I'm calling some wikipedia content two different way:
$html = file_get_contents('https://en.wikipedia.org/wiki/Sans-serif');
The first one is to call the first paragraph
$dom = new DomDocument();
@$dom->loadHTML($html);
$p = $dom->getElementsByTagName('p')->item(0)->nodeValue;
echo $p;
The second one is to call the first paragraph after a specific $id
$dom = new DOMDocument();
@$dom->loadHTML($html);
$p=$dom->getElementById('$id')->getElementsByTagName('p')->item(0);
echo $p->nodeValue;
I'm looking for a third way to call all the first part.

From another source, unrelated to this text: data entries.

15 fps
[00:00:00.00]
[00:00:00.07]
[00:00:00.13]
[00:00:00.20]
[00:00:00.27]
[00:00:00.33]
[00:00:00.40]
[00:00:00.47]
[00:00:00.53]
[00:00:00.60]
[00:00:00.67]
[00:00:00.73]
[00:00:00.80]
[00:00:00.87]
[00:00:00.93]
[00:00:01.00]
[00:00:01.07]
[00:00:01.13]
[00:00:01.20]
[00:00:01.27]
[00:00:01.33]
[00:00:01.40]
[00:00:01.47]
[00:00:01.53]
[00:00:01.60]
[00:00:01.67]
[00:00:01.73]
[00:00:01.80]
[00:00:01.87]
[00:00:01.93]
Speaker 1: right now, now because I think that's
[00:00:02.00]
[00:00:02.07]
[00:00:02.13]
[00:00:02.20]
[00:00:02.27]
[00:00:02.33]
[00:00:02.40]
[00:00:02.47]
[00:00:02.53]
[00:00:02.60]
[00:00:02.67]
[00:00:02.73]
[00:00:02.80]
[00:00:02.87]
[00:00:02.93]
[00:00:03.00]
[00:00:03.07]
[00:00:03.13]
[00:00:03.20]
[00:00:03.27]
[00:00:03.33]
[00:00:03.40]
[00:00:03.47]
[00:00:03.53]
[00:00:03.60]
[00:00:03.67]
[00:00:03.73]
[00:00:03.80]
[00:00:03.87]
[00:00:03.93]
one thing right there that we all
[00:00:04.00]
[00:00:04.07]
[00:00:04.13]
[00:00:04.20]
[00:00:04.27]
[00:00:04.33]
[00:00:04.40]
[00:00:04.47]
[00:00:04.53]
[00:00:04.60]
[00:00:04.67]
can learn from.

So I was thinking about calling all the <p>
before the id or class "toc" which is the id/class of the table of content.
Any idea how to do that?
You could use DOMDocument and DOMXPath with for example an xpath expression like:
//div[@id="toc"]/preceding-sibling::p
$doc = new DOMDocument();
$doc->load("https://en.wikipedia.org/wiki/Sans-serif");
$xpath = new DOMXPath($doc);
$nodes = $xpath->query('//div[@id="toc"]/preceding-sibling::p');
foreach ($nodes as $node) {
echo $node->nodeValue;
}
That would give you the content of the paragraphs preceding the div with id = toc.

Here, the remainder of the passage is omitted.